Plasmakanonen und Risse im Smartphone-Bildschirm
Denn was The Expanse seit Staffel 1 schon so besonders macht, ist die…ich nenne es mal „Textur“ der Serie. Klar, wir haben Raumschiffe, Hologramme und Technogebrabbel noch und nöcher. Aber alle Technik folgt einer internen Logik – was passiert, wenn mal ein Raumanzug reißt; wie bewegt man sich bei fehlender Schwerkraft fort; wie setzt man sich gegen Torpedos zur Wehr – und, was noch viel besser ist: Sie ist häufig sichtbar gebracht. Raumanzüge haben Kratzer, Bildschirme sind verschmiert, Millers Smartphone-ähnliches Gadget hat einen dicken Riss im Bildschirm etc. Es sind oft nur Kleinigkeiten und Hintergrunddetails, aber sie helfen enorm dabei, dass sich das Universum in The Expanse lebendig und dynamisch anfühlt.
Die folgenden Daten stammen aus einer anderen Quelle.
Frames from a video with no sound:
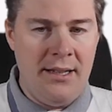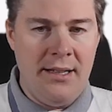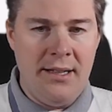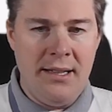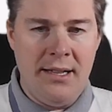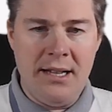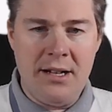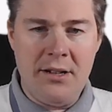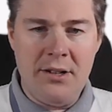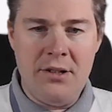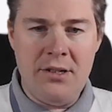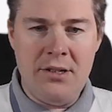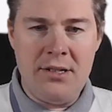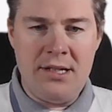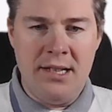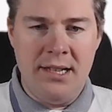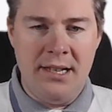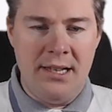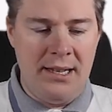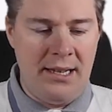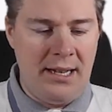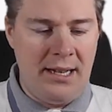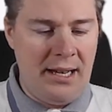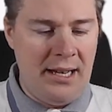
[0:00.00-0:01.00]
here you
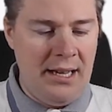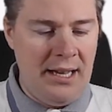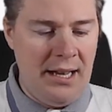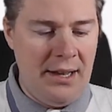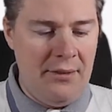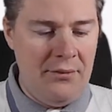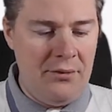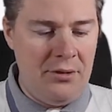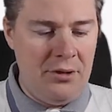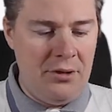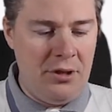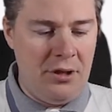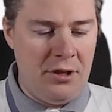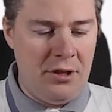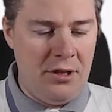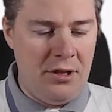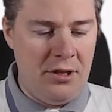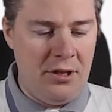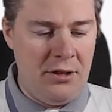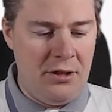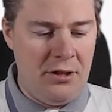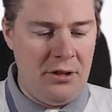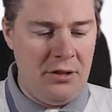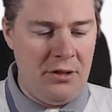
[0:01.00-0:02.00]
see, I have to turn
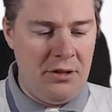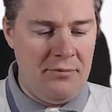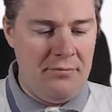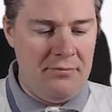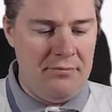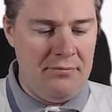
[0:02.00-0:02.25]
it on.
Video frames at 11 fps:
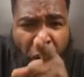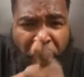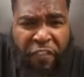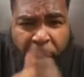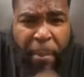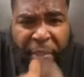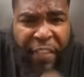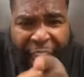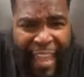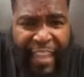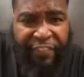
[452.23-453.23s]
November
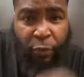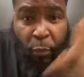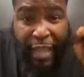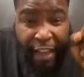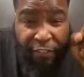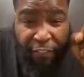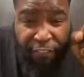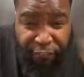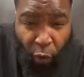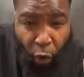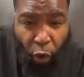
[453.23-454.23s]
the 8th, we have a
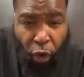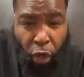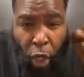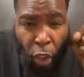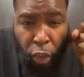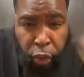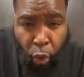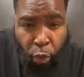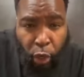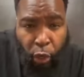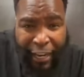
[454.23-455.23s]
full
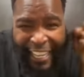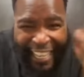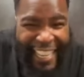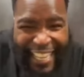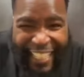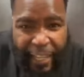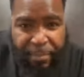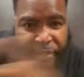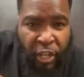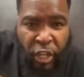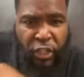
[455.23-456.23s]
lunar
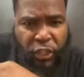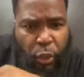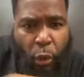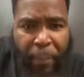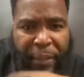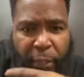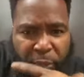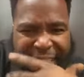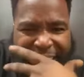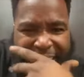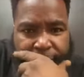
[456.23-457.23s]
eclipse, Scorpio
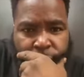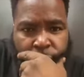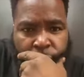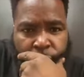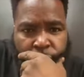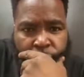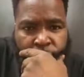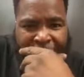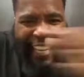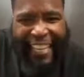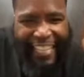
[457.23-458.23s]
season.
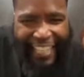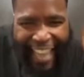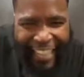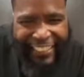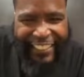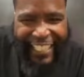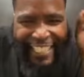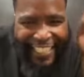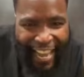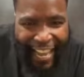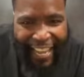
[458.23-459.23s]

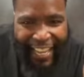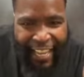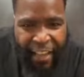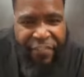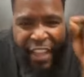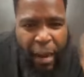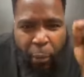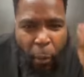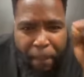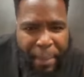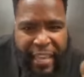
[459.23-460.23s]
Election day, there
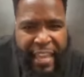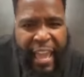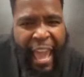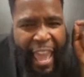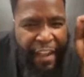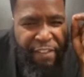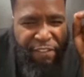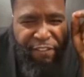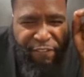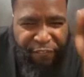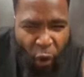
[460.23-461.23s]
will be a
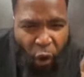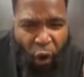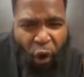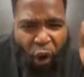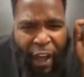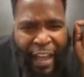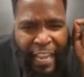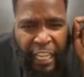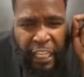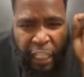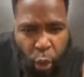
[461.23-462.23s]
full
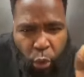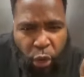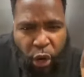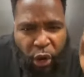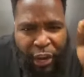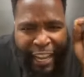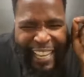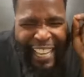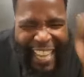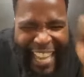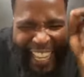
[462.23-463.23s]
lunar
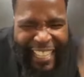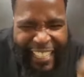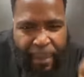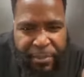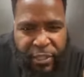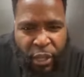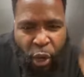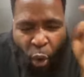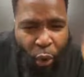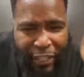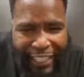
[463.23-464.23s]
eclipse
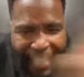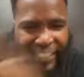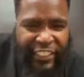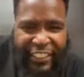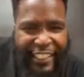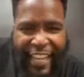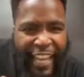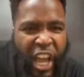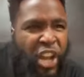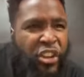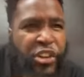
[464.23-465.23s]
on election
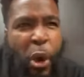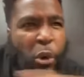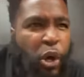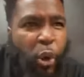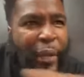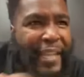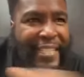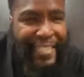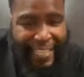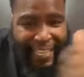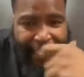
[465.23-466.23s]
day. No
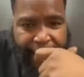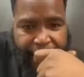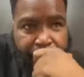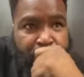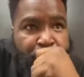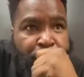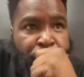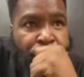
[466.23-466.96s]
coincidence.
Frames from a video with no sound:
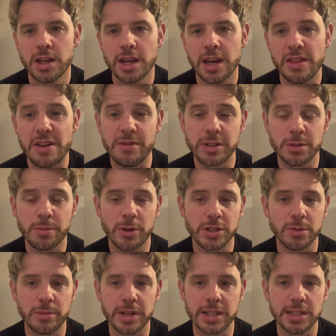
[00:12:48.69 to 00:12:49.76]
and there is a
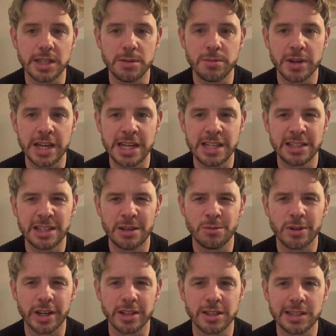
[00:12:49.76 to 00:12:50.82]
possibility, but he seemed
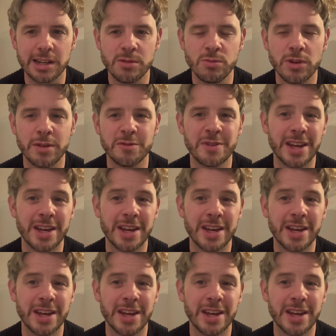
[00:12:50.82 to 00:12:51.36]
like a slim one.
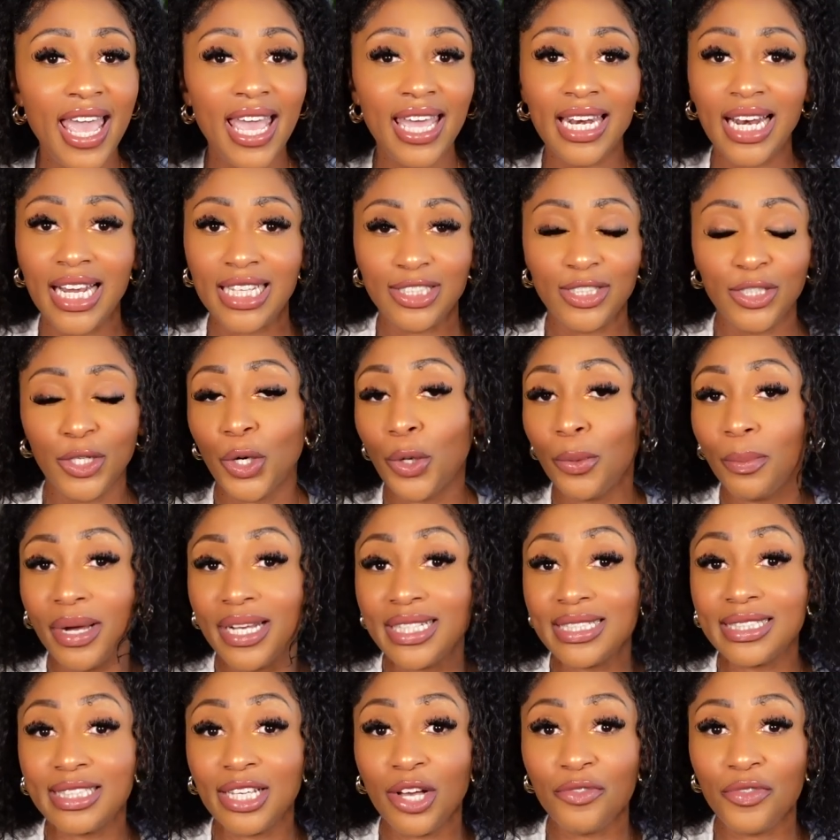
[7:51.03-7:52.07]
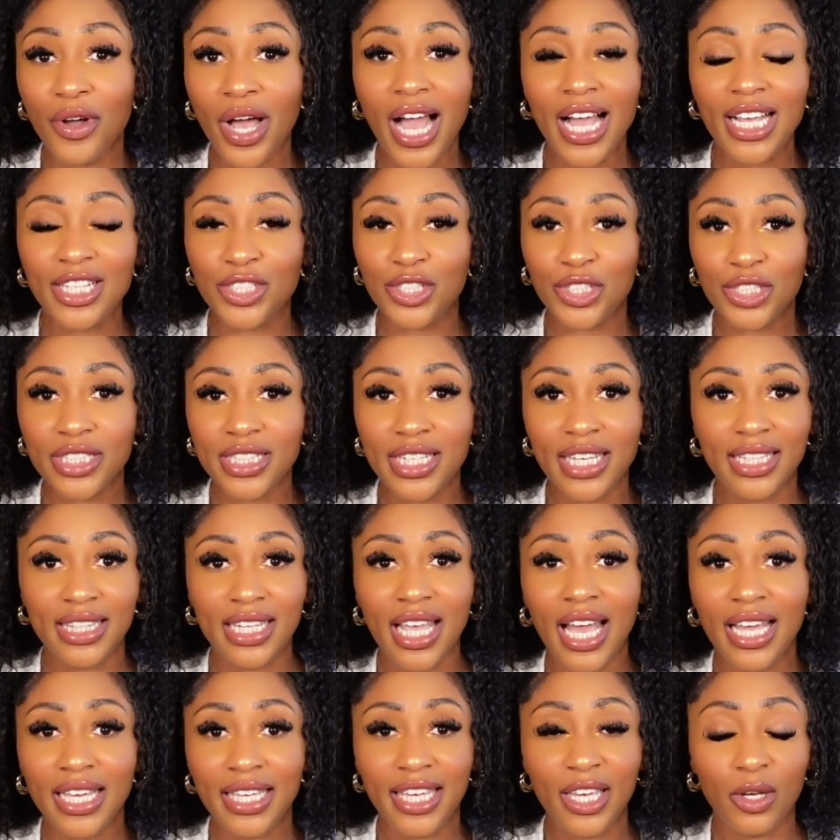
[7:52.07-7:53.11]
and I told myself I just
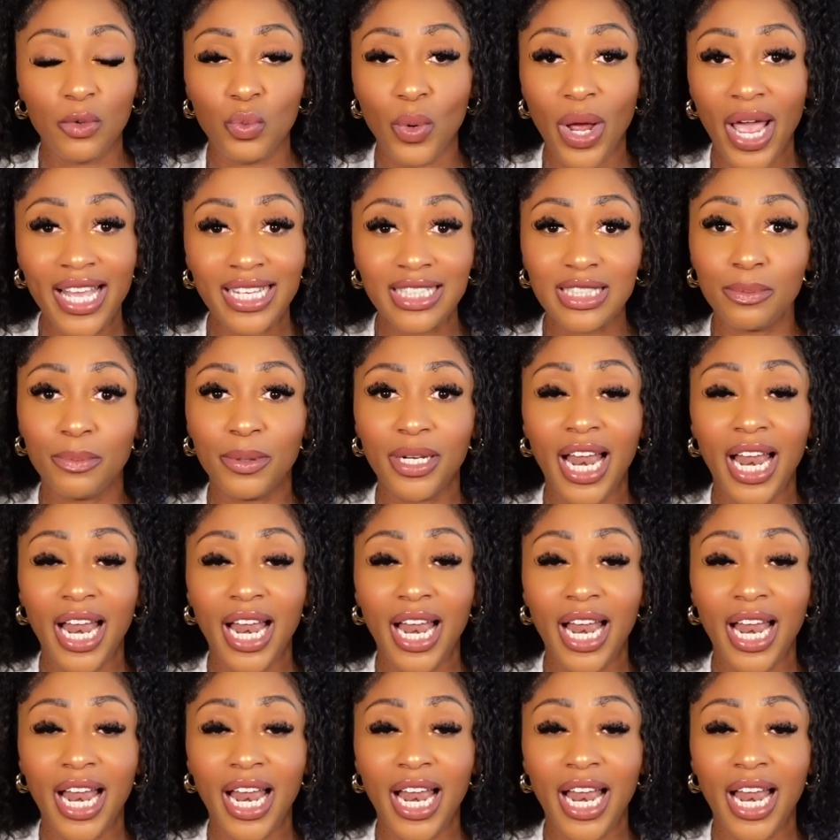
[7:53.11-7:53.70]
cannot get waxed.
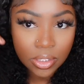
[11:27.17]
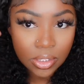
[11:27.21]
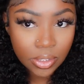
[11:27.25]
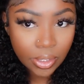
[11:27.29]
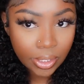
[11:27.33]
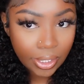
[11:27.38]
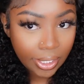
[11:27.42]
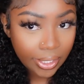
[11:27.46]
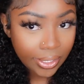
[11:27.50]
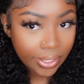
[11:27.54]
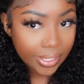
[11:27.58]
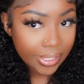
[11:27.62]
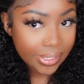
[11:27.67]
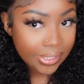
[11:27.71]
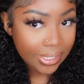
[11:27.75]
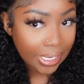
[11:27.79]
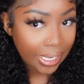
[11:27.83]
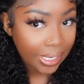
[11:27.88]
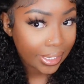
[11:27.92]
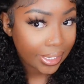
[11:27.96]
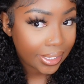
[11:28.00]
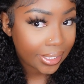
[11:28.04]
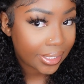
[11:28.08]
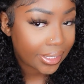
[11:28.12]
So here is
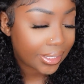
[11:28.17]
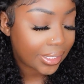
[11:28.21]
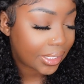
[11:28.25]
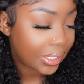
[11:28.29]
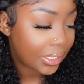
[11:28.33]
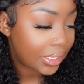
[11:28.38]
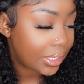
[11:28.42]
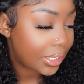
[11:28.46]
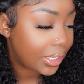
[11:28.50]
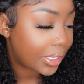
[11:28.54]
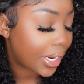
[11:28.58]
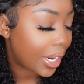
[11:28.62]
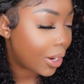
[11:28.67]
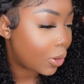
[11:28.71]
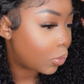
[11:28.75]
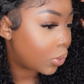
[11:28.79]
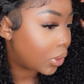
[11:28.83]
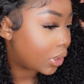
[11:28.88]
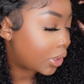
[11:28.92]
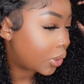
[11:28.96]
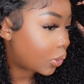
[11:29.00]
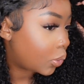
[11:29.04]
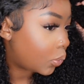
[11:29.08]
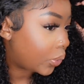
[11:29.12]
a good look at
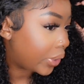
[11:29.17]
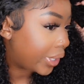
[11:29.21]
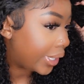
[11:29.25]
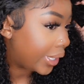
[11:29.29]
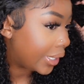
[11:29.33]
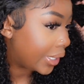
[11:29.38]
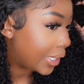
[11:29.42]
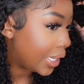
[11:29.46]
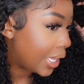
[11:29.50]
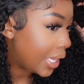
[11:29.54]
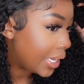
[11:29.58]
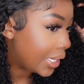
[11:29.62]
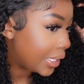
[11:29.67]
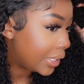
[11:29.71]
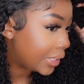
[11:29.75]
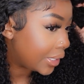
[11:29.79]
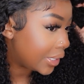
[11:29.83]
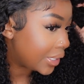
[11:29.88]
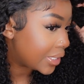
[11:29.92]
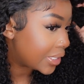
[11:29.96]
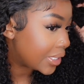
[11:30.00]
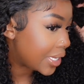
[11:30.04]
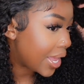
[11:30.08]
what the wig looks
Bei so viel politischem Geschacher und hochspannenden Weltraumschlachten kommen die Charaktere zwangsläufig etwas kurz. Das bessert sich auch in The Expanse Staffel 2 nicht wirklich. Die Crew der Rocinante ist jetzt nicht unbedingt unsympathisch, besticht aber auch nicht gerade durch ausgefeilte Charakterzeichnung. Das heißt nicht, dass die Figuren in The Expanse uninteressant sind, aber von den reichen Figurenwelten eines The Wire oder Mad Men ist das trotzdem etwas entfernt. Was in diesem Fall aber nicht schlimm ist, denn es reicht vollkommen aus: Genug, damit der Zuschauer bei allen Plotverflechtungen nicht das Interesse verliert und nach wie vor mit unseren Protagonisten mitfiebert.

Aus dem Ensemble heraus sticht immer noch der unterschätzte Thomas Jane als Miller. Während Steven Strait als Protagonist James Holden nach wie vor in manchen Szenen etwas blass und fast ein wenig nervtötend bleibt, wertet Janes Präsenz jede Szene, in der seine Figur auftaucht, sichtbar auf. Dank der ausführlichen Vorarbeit, die Staffel 1 geleistet hat, ist Miller neben UN-Funktionärin Chrisjen Avasarala einer der nachvollziehbarsten und interessantesten Charaktere der Serie und einige der besten Momente der ganzen Staffel gehören ganz ihm. Nicht schlecht für einen Schauspieler, der einfach nur seine Kinder zurück haben will.
Warum ist diese Serie nicht längst so groß wie Lost?
Hinzu kommt in The Expanse Staffel 2 Bobbie Draper und damit ein so willkommener wie dringend benötigter Fokus auf Mars und seine Bewohner. Man bekommt endlich einen klareren Blick auf die Beweggründe der in Staffel 1 noch recht undurchsichtigen Marsianer sowie einen nachvollziehbaren Eindruck, warum sie so schlecht auf die Erde zu sprechen sind. Auch die Perspektive der unterdrückten, zunehmend aggressiver werdenden Gürtler (die ausgebeutete Arbeiterklasse auf den Asteroiden…wow, was ne Alliteration) erhält einige augenöffnende Details, nicht zuletzt in den Gastauftritten von Weltklasse-Charakterdarsteller Jared Harris, dessen Figur seine Szenen absolut dominiert.
The Expanse fristet ein Nischendasein, das die Serie nicht verdient hat. Auch Staffel 2 überzeugt durch seine Mixtur aus Action, Politthriller, Mystery und Science Fiction sowie durch das bis ins kleinste Detail durchdachte world building. In jeder Szene ist das Herzblut, das Macher wie auch Schauspieler in die Serie investiert haben, spürbar und man kann The Expanse nur wünschen, dass Mundpropaganda der Show endlich die Zuschauerzahlen und den Erfolg beschert, den sie verdient.

Fischpott-Disclaimer: Wir haben ein Rezensionsexemplar der DVDs zur Staffel erhalten.